Norwegian Residential Environments: ‘Teak, TV and Teenagers – 1965’

In the past weeks, we have presented unique flats from the apartment building at the Norwegian Folk Museum in Oslo. The philosophy is to enlighten the different eras in interior design, how they differ from each other and how they connect. Some apartments are reconstructions of homes that actually existed, while others are constructed based on descriptions from the specific era.

The 1965 apartment is called ‘Teak, TV and Teenagers’, and illustrates a postwar home with increasing prosperity, new technical devices and a strong youth culture.
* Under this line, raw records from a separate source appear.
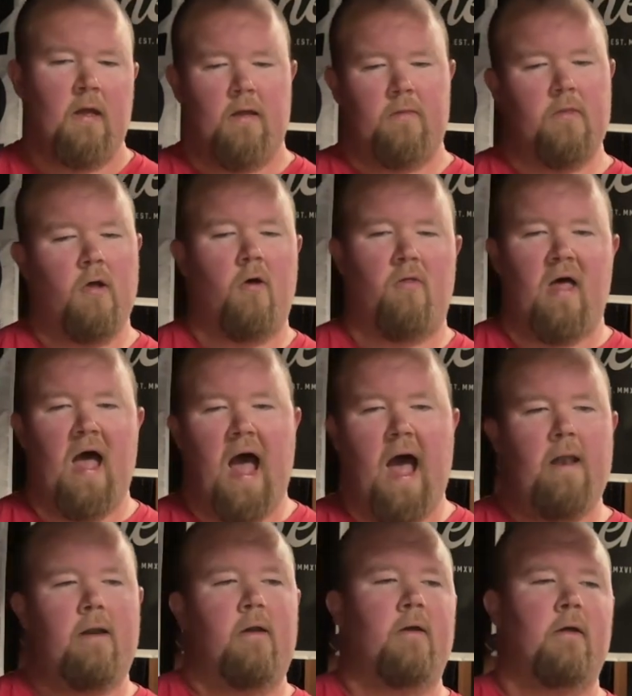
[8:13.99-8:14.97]
Know
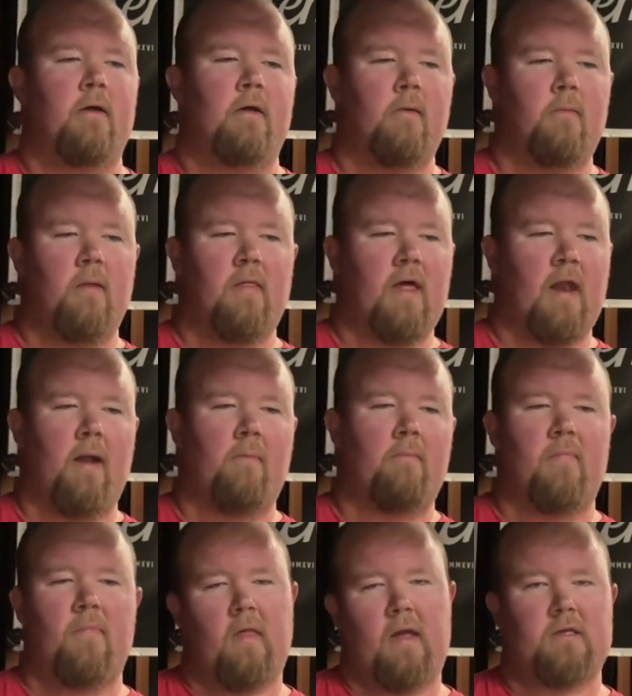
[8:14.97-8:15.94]
that. But then
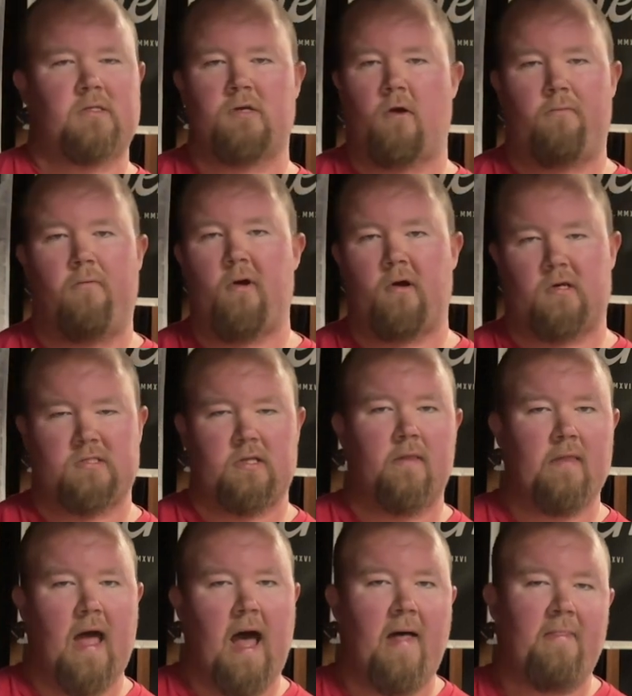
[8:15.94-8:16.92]
I'm like so focused
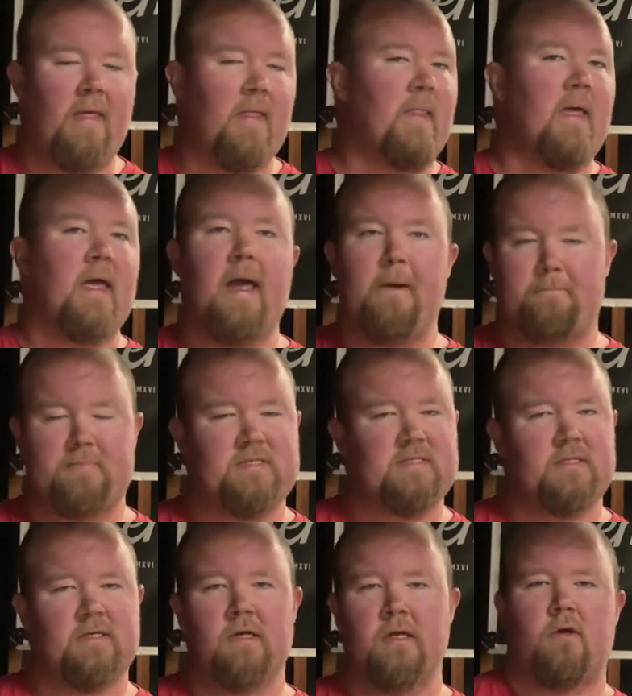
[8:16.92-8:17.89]
on that, then the
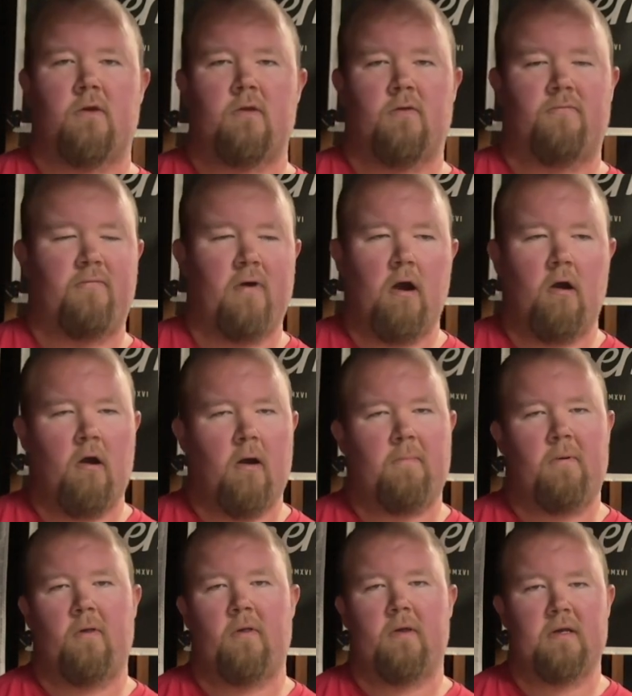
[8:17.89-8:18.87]
hips start to flare
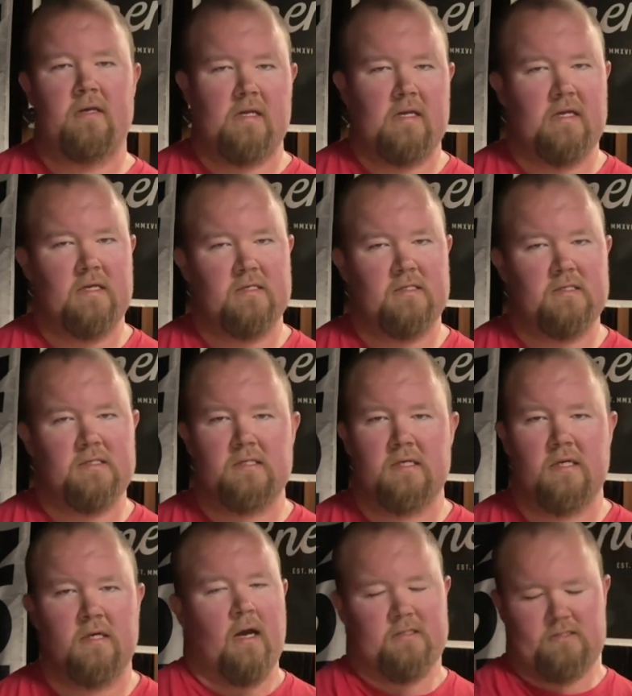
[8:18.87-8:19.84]
up, or the knees.
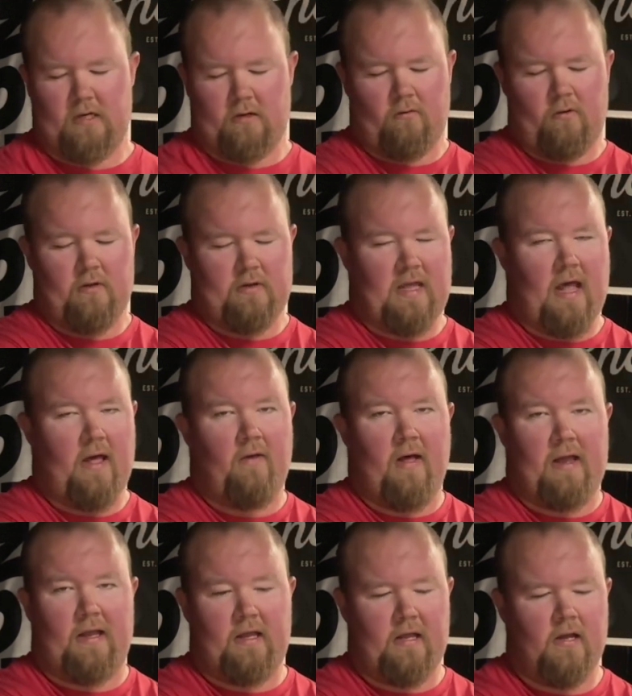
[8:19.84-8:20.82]
I generally get
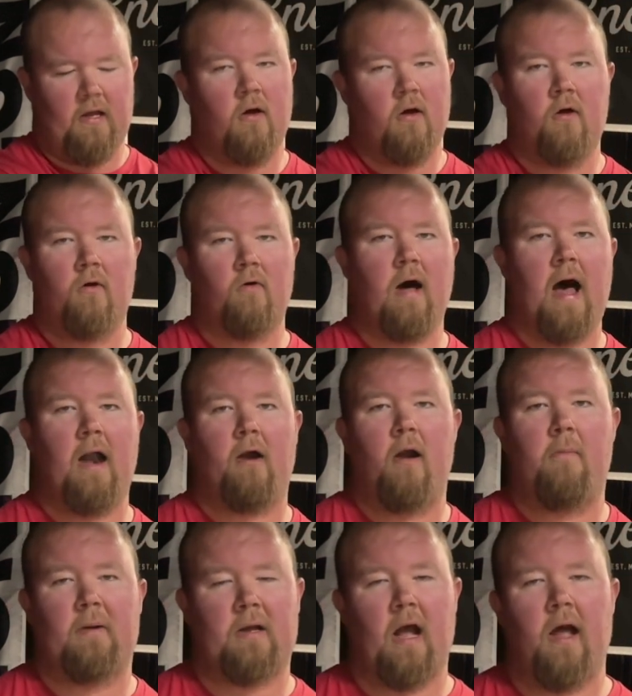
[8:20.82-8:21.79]
like ladder
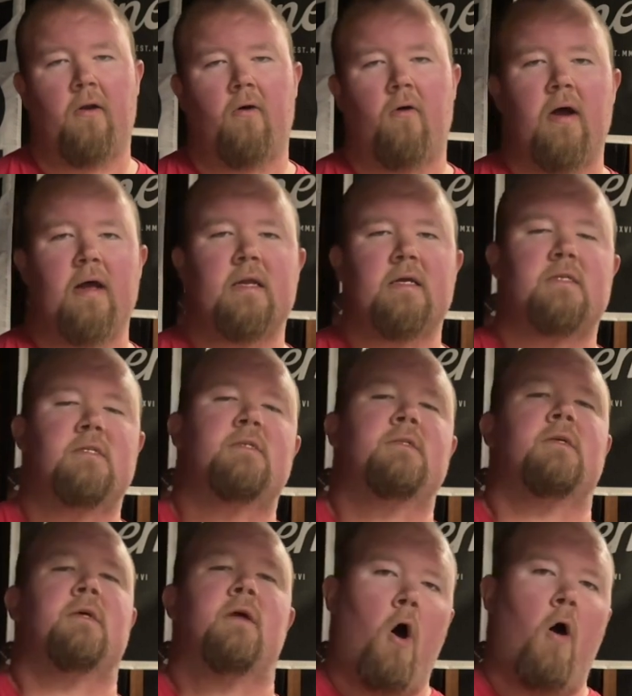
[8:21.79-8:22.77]

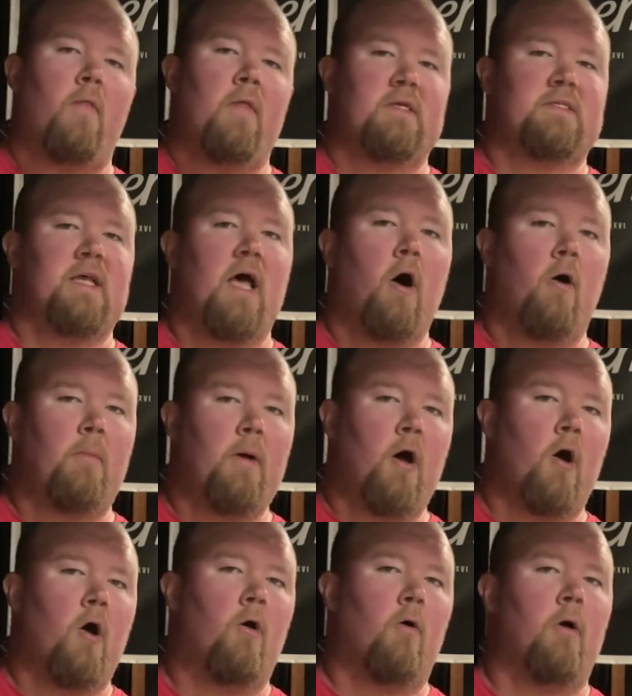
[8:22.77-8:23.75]
epicondylitis on this
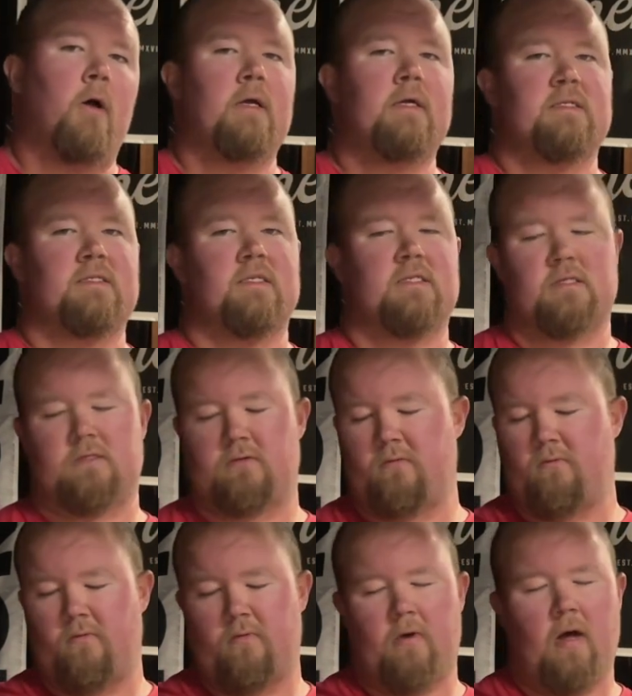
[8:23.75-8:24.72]
elbow because this is
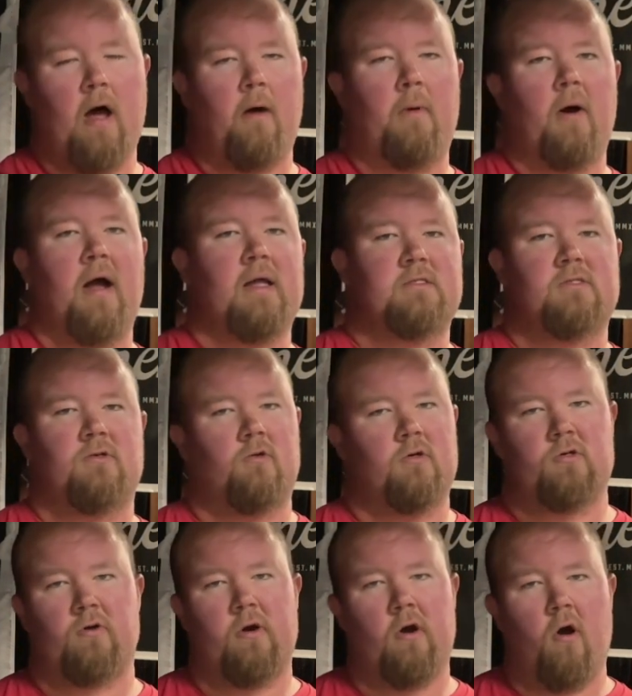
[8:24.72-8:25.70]
the elbow I had
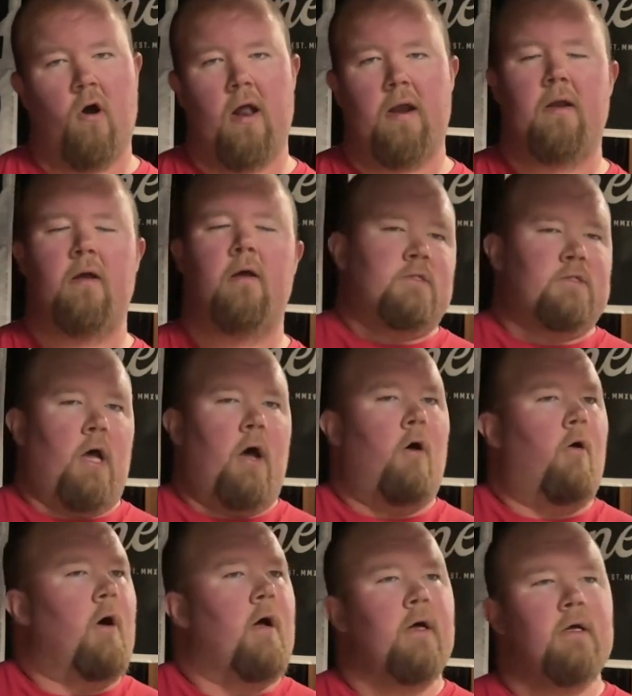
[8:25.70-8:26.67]
surgery on.
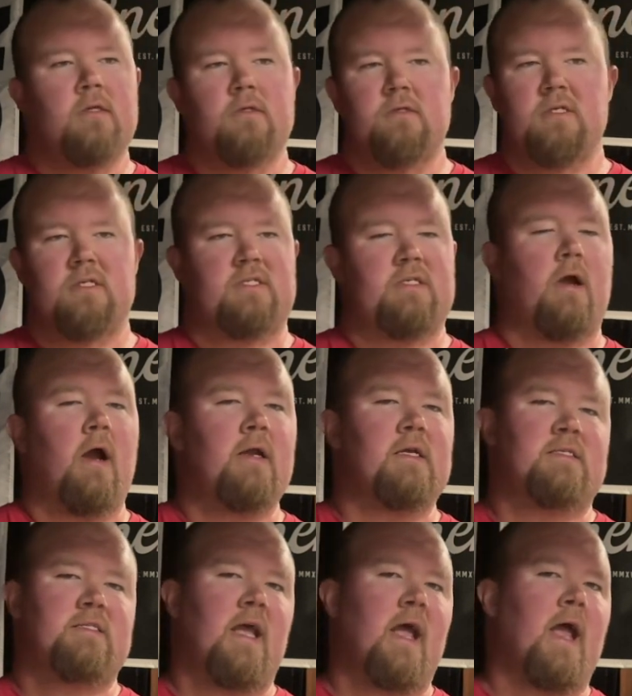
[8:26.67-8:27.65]
So just starting
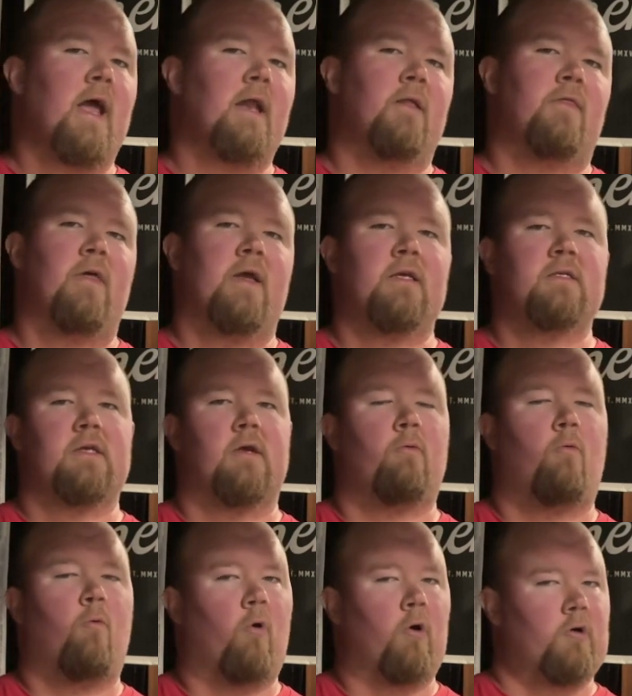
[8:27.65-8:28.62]
to stay ahead of things,
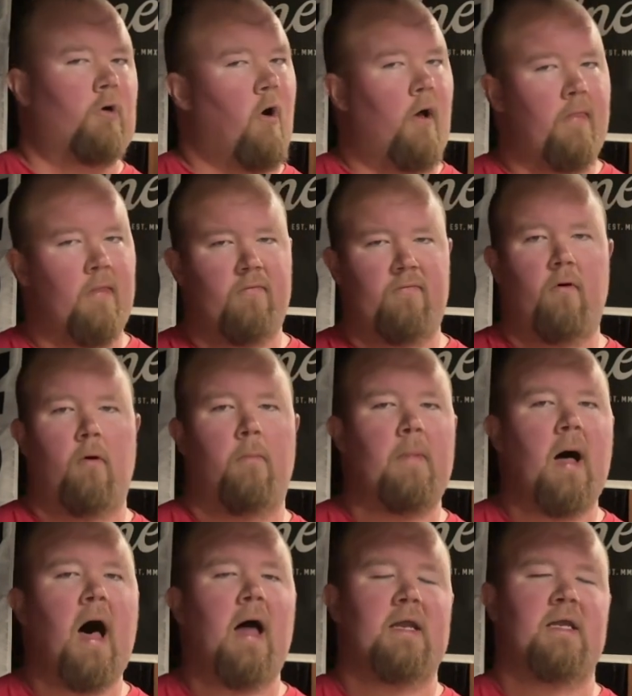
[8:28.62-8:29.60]
like work on the full
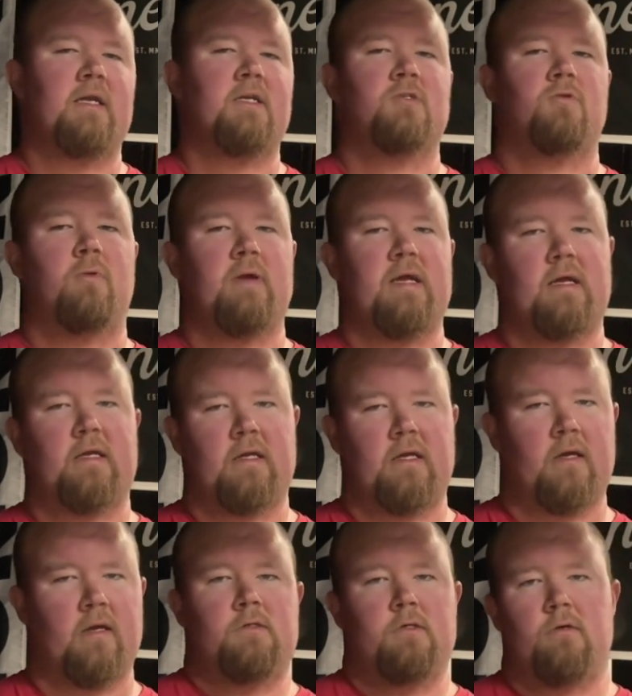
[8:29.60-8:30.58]
body each week,
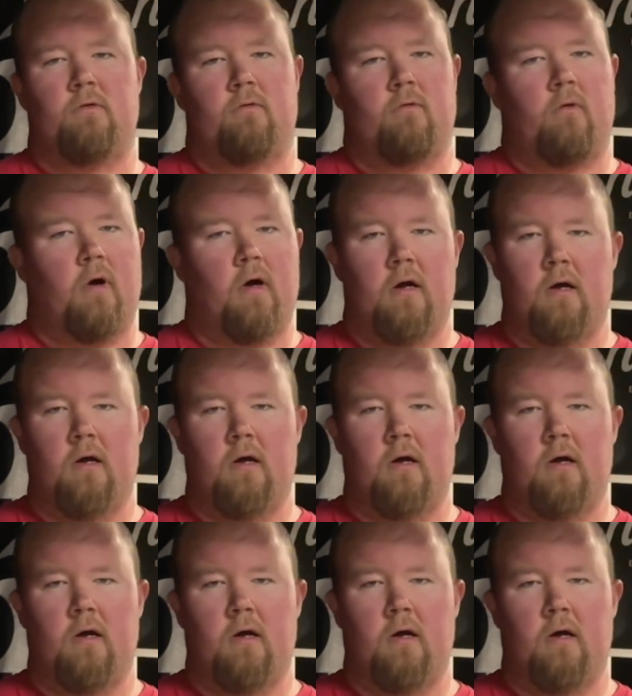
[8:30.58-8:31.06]
do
The apartment story is fictional. The residents, Mr. and Mrs. Dahl, are an engineer’s family with a 15 year old son and an eight year old daughter. The apartment consists of a living/dining room, nursery/study room, boy’s room (former maid’s room), hall and kitchen (The stairway bathroom is not reconstructed). The family has been living in the flat for ten years, and has just redecorated their home and bought new furniture and a TV-set. The 1960’s represents a turning point: New prosperity changes the interior, the TV changes social life, and the new teenager culture affects the whole society.

The interior is based on a number of sources, including a collection of photographs from private homes. The purpose is to show an individual, but not untypical Norwegian home. The furniture is dominated by solid wooden furniture made from Teak. The new TV-set makes its breakthrough and changes both the interior and social life. Vivid and colorful accessories from designers like Cathrineholm and Figgjo is a ‘must’ in every Norwegian home.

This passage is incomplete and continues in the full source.